What you need to do
Although the entries contain pictures, copy only their text, exactly as written.
▬▬▬
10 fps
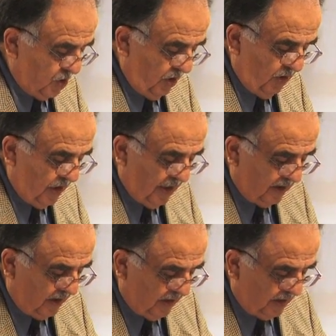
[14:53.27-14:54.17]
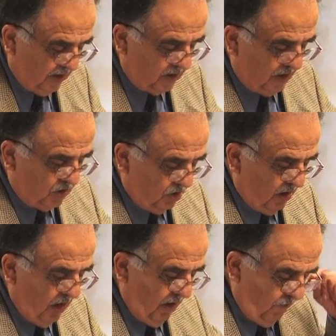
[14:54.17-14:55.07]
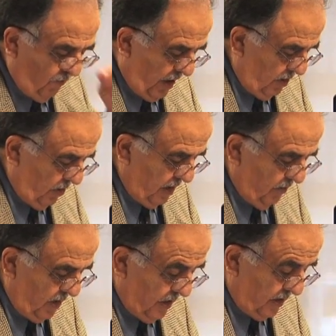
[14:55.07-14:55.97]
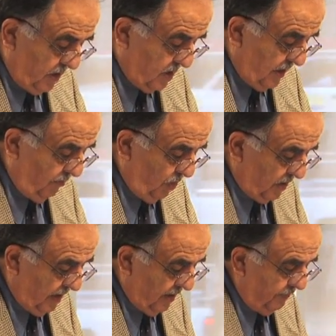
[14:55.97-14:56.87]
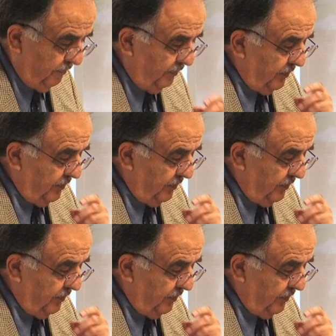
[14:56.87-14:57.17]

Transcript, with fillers: Jimmy yelled at Nicholas and Tony, follow him, and they stumbled down.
▬▬▬
Completed task
10 fps
[14:53.27-14:54.17]
[14:54.17-14:55.07]
[14:55.07-14:55.97]
[14:55.97-14:56.87]
[14:56.87-14:57.17]

Transcript, with fillers: Jimmy yelled at Nicholas and Tony, follow him, and they stumbled down.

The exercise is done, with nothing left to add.